Output exactly the lines that run from the start of the records to the line with "(1434.48 s)", counting both ends, and skip the pictures.

:: Task data ::
::::::::
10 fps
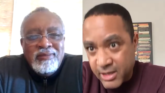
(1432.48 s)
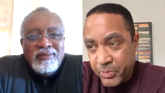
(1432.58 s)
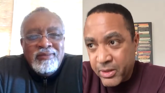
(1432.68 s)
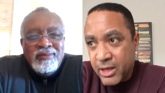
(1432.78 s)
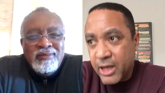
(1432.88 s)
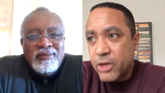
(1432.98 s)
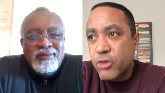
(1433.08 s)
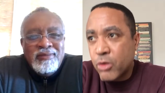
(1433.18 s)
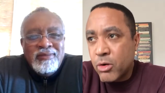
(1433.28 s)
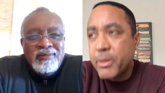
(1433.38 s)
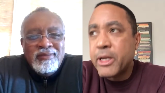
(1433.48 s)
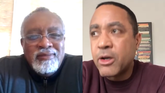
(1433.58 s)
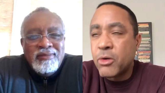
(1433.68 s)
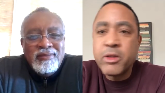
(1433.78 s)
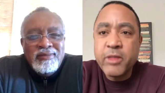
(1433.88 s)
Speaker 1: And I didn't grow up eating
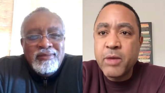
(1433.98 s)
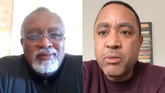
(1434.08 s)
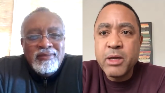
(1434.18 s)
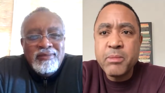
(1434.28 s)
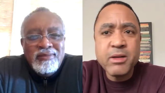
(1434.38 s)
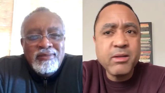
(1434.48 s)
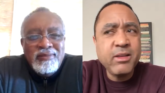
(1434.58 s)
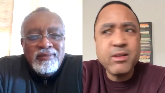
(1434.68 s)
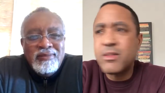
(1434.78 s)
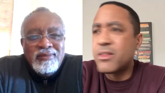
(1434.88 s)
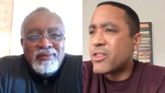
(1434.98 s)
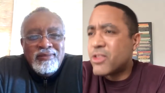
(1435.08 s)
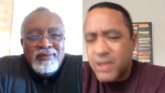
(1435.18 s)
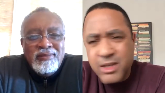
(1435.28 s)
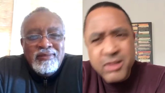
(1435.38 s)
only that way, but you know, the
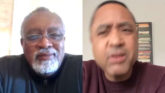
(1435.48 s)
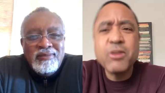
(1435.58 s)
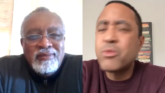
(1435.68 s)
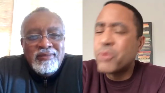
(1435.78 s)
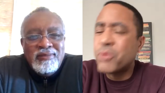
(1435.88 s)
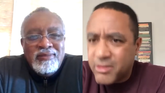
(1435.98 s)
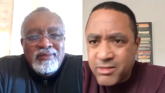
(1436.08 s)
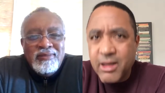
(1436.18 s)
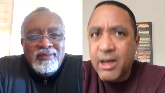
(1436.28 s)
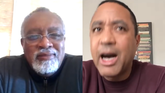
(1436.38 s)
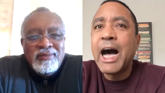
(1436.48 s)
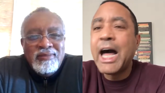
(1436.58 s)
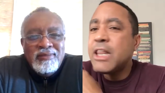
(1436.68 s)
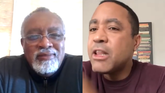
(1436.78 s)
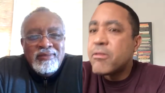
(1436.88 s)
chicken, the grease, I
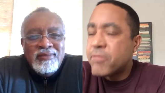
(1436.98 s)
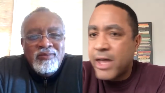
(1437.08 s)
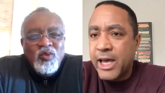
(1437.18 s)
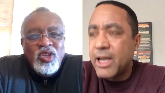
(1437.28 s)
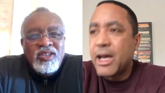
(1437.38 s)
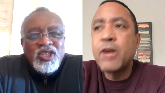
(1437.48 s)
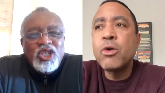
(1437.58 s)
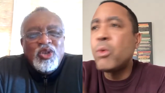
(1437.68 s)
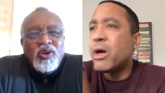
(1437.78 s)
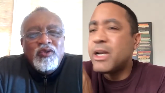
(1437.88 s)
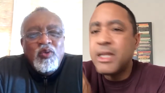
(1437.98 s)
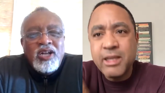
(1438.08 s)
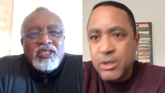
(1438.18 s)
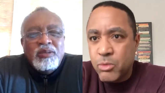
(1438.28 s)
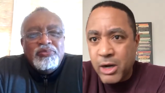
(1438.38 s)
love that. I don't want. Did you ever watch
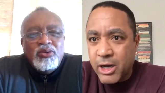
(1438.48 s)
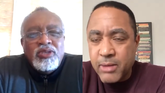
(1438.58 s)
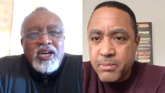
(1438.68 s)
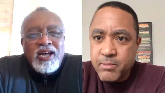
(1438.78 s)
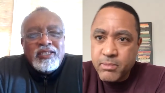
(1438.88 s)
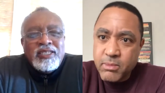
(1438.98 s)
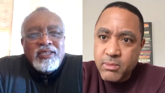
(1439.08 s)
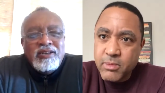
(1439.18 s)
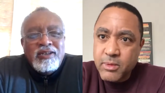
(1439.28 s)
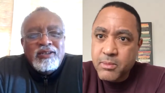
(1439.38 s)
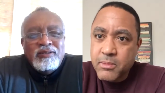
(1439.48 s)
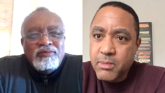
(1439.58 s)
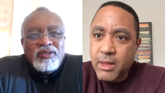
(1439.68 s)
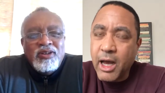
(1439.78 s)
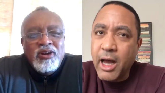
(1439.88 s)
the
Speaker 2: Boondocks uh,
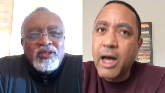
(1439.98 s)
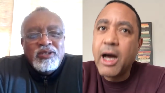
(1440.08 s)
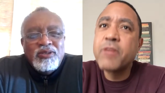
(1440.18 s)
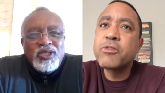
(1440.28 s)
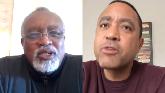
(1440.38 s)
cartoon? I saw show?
::::::::
:: Result of the task ::
10 fps
(1432.48 s)
(1432.58 s)
(1432.68 s)
(1432.78 s)
(1432.88 s)
(1432.98 s)
(1433.08 s)
(1433.18 s)
(1433.28 s)
(1433.38 s)
(1433.48 s)
(1433.58 s)
(1433.68 s)
(1433.78 s)
(1433.88 s)
Speaker 1: And I didn't grow up eating
(1433.98 s)
(1434.08 s)
(1434.18 s)
(1434.28 s)
(1434.38 s)
(1434.48 s)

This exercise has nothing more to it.